(INFORMATION Opens)

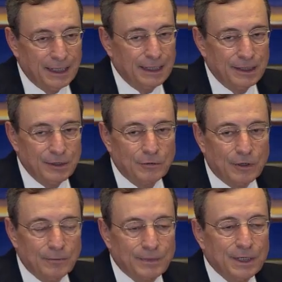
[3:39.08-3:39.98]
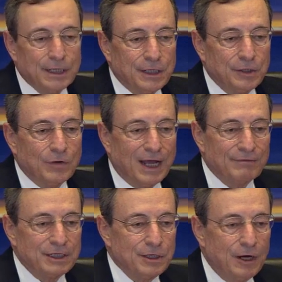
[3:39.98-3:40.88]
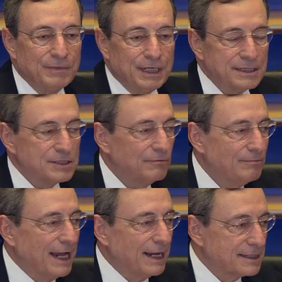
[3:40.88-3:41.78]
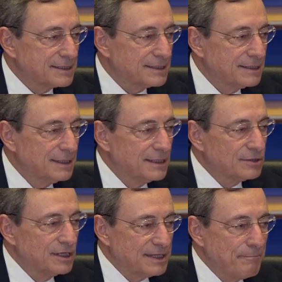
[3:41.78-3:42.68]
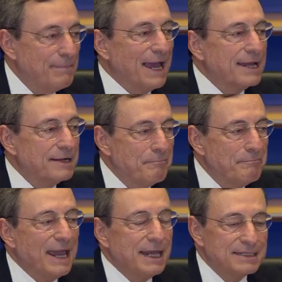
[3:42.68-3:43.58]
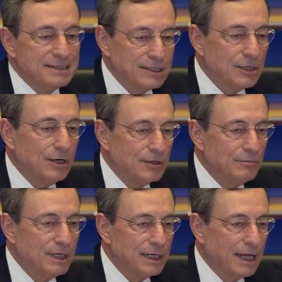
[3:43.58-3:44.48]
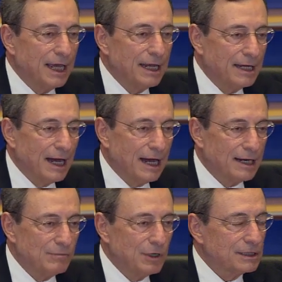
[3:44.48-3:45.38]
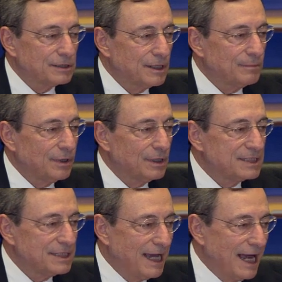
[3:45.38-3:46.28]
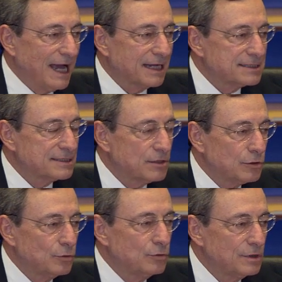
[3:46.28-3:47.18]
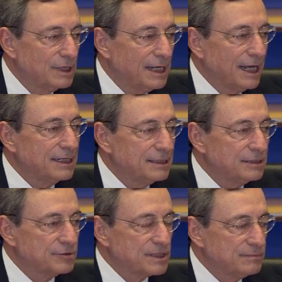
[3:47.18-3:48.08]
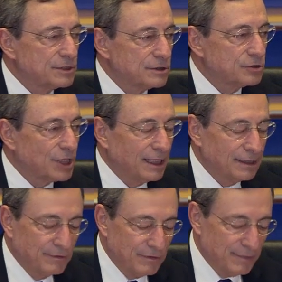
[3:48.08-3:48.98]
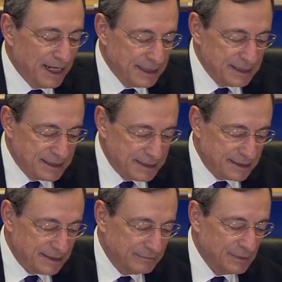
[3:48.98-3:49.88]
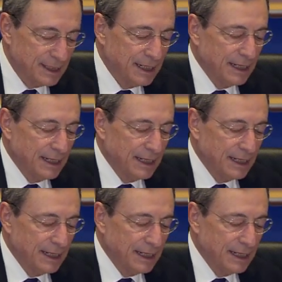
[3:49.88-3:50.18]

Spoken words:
In Europe, you have a dominance of banks. So it's a bank-based economy, and our monetary policy acts through the lending transmission channel of the banking system.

(INFORMATION Closes)

◆ **TRY IT**
Every line above should be transcribed exactly, though no image should be carried over.

◆ **EXERCISE RESULT**
[3:39.08-3:39.98]
[3:39.98-3:40.88]
[3:40.88-3:41.78]
[3:41.78-3:42.68]
[3:42.68-3:43.58]
[3:43.58-3:44.48]
[3:44.48-3:45.38]
[3:45.38-3:46.28]
[3:46.28-3:47.18]
[3:47.18-3:48.08]
[3:48.08-3:48.98]
[3:48.98-3:49.88]
[3:49.88-3:50.18]

Spoken words:
In Europe, you have a dominance of banks. So it's a bank-based economy, and our monetary policy acts through the lending transmission channel of the banking system.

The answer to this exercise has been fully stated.